According to a news article published by The Scripps Research Institute in their column, “News & Views,” recent research findings show that the recreational drug “bath salts” is more addictive than meth. The news article reported the results of an experiment comparing the drug-seeking behaviors of rats addicted to bath salts with those of rats addicted to meth.
The rats were first allowed to form an addiction to their respective stimulant drugs by dosing themselves intravenously through the pressing of a lever, the news article said. An experiment designed to establish how much the rats wanted each drug required the animals to press their levers an increasing number of times in order to obtain each dosage. It was assumed that if the rats worked harder, by pressing the level more often, this would indicate that they were more addicted to the drug in question.

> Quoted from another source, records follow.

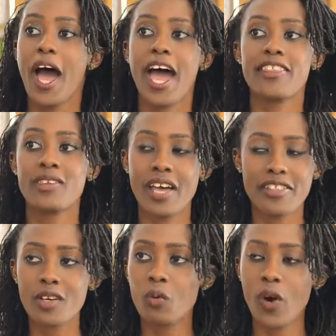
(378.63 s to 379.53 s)
And I
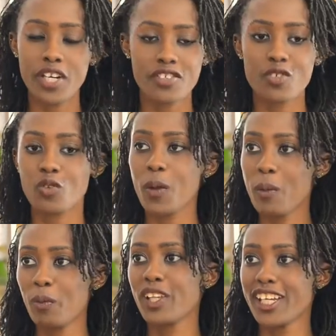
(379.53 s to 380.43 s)
think one reason why
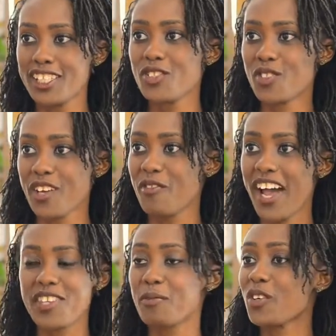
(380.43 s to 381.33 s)
people get into the
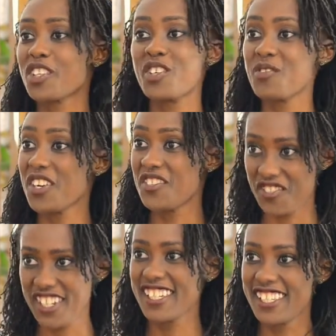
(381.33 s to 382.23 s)
fight is because they don't even
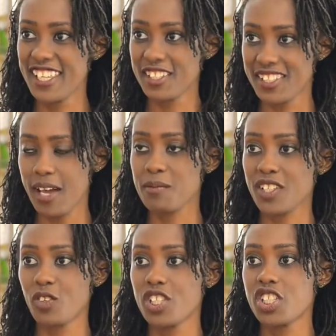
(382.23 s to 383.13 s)
read the terms
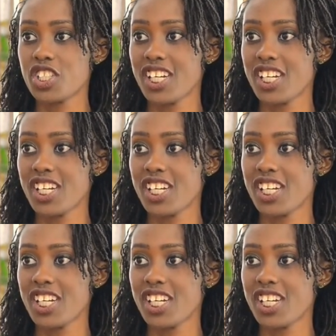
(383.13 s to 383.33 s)
and conditions.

According to the news article, rats addicted to meth pressed their levels an average of 60 times for each dose. Rats addicted to bath salts pressed their levers an astounding 600 times on average for each dose. Some rats pressed their levers as many as 3,000 times for a single dose of bath salts, the news article said. Scientists interpret this as the addicted rats willing to work more than 10 times as hard to get a dose of bath salts as they will to get a dose of meth.

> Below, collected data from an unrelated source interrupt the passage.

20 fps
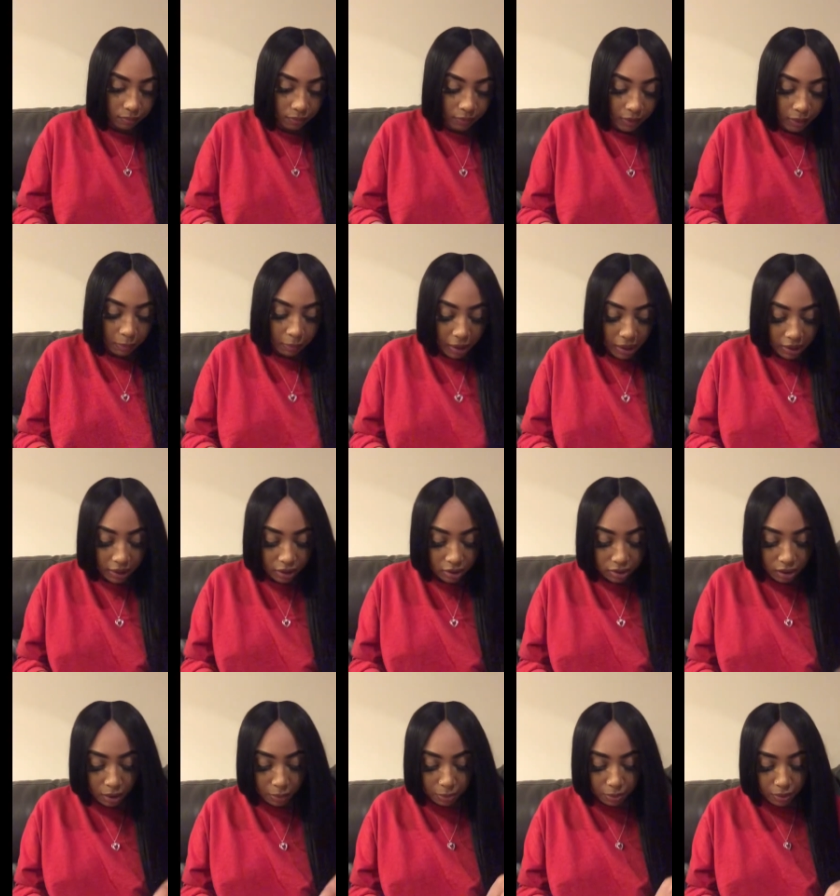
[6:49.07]
my nails
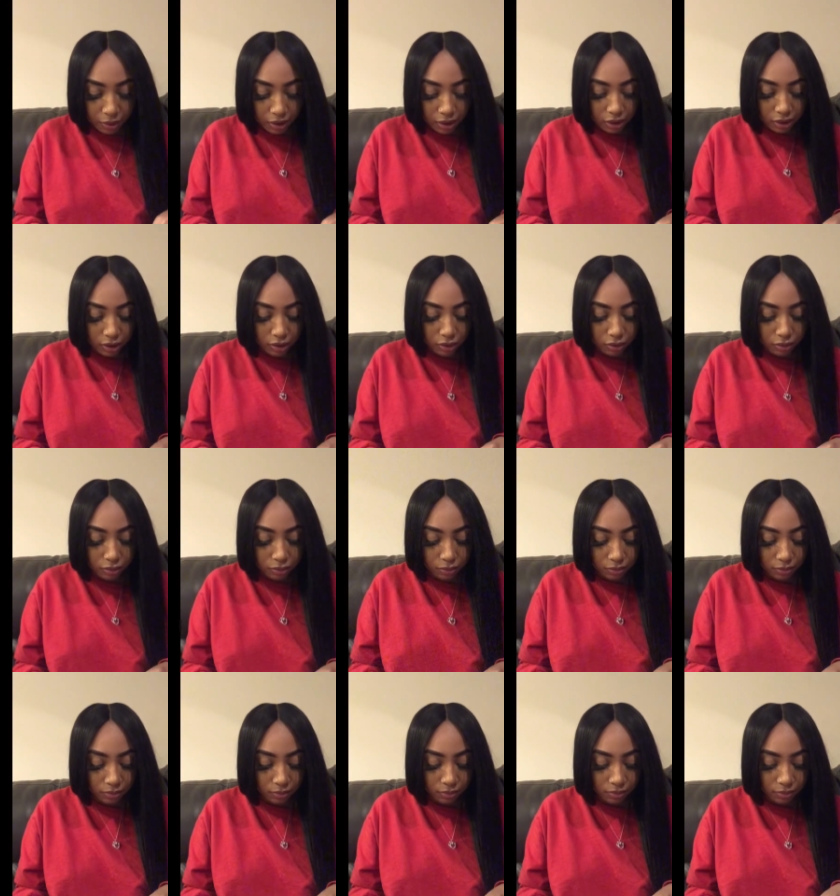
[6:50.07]
are pretty little
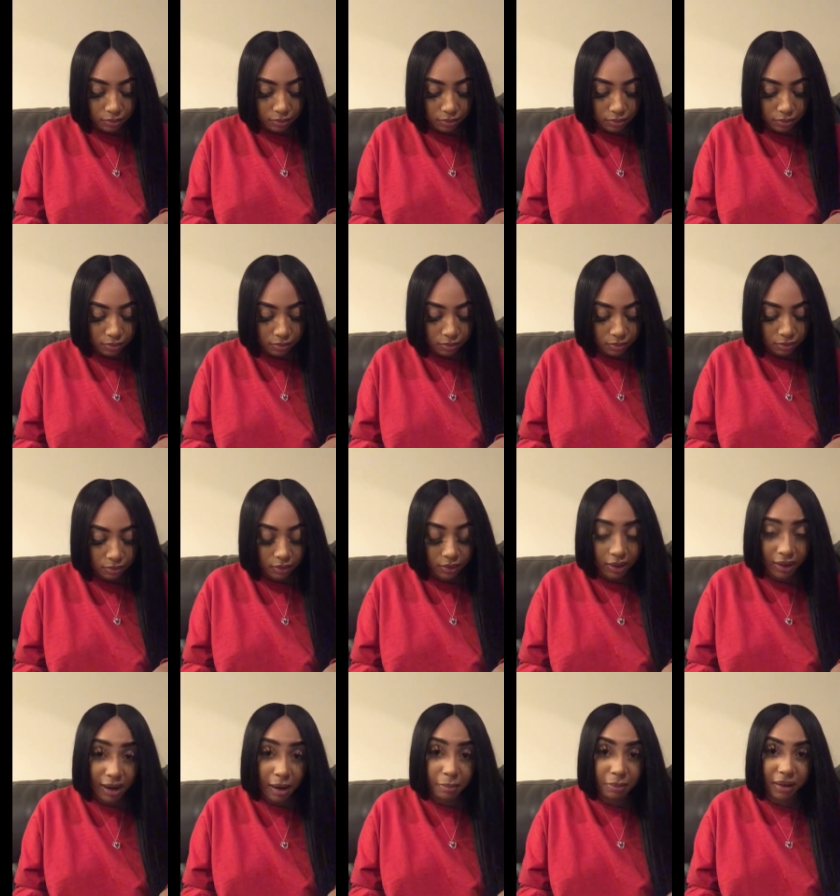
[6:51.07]
and
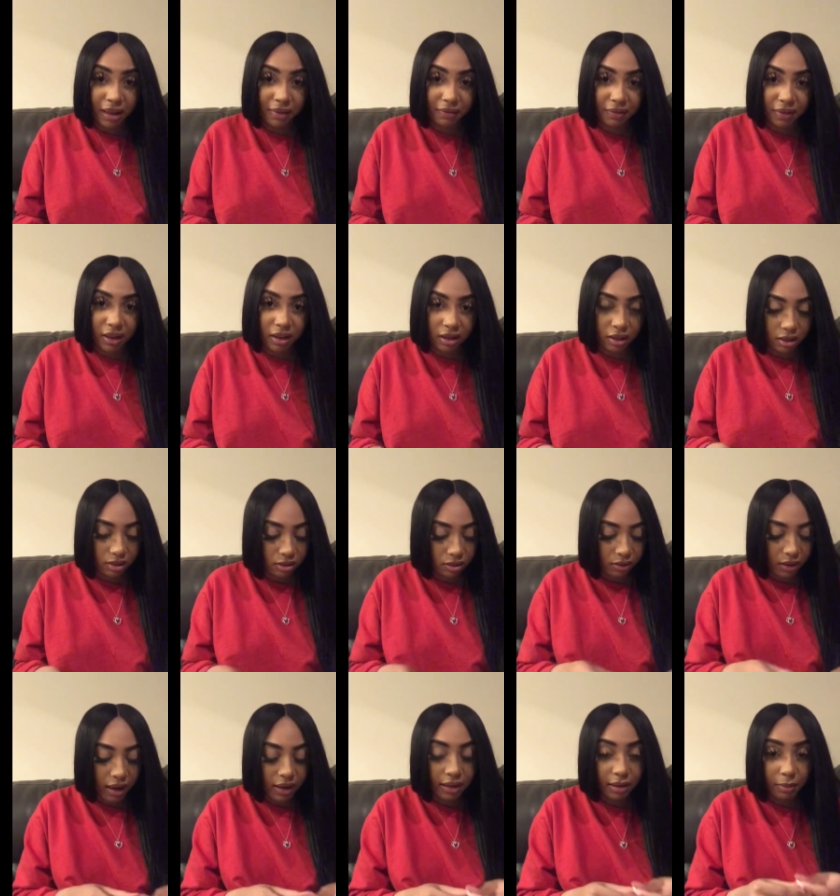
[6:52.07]
I'm left-handed, so
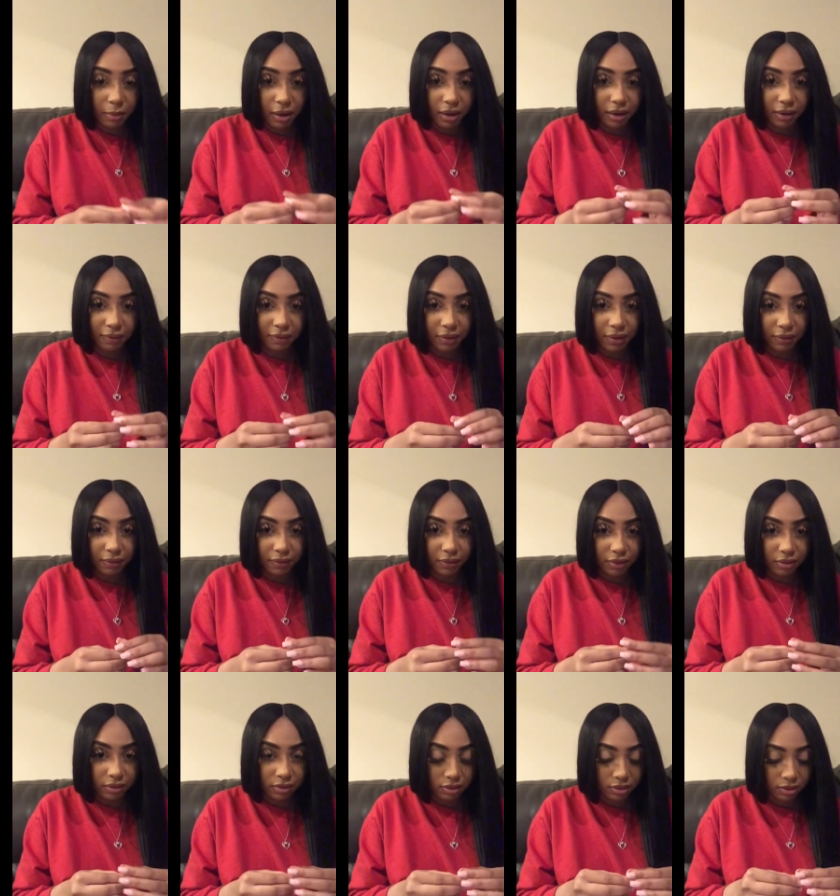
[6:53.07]
I did my left hand
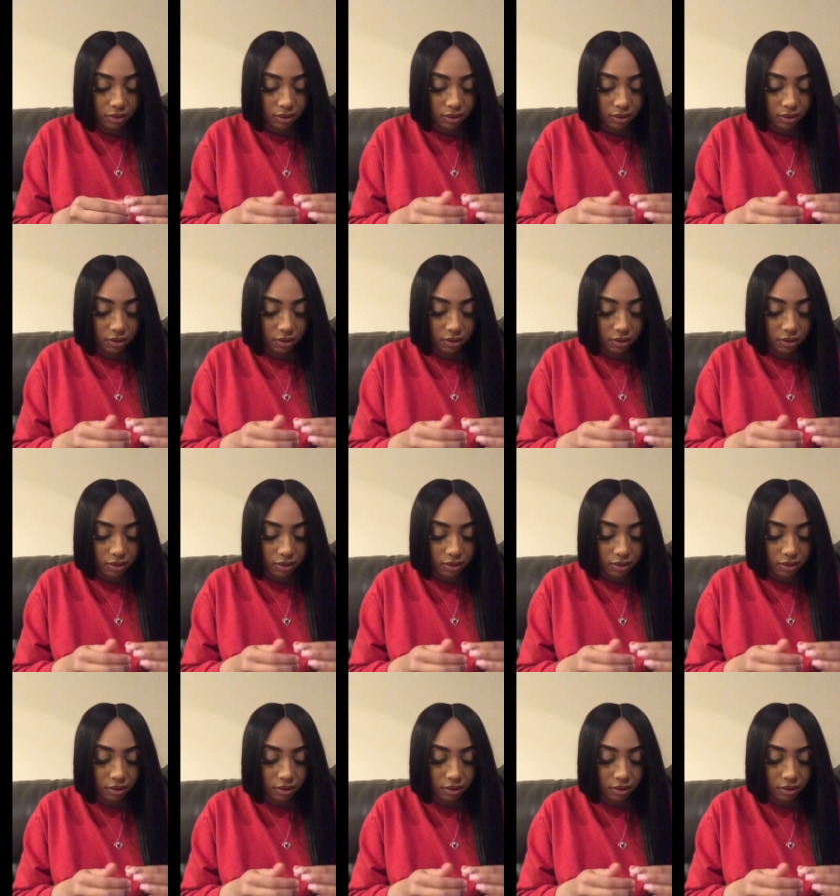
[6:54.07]
first.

Though bath salts have only recently entered the public consciousness as a recreational drug, the compound they’re derived from is not at all new. The news article pointed out that 3,4-methylenedioxypyrovalerone, the active ingredient in bath salts, are a derivative of cathinone, a compound found in the khat leaf, which is traditionally chewed in the Arabian peninsula and North Africa for its stimulant effects. Cathinone was synthesized long ago by pharmaceutical manufacturers, but was never used commercially. Synthetic derivatives have been sold as “plant food” or “bath salts” since the early 2000s, when black market chemists rediscovered the drug. Their sale is now banned in the U.S. due to their horrifying effects on users.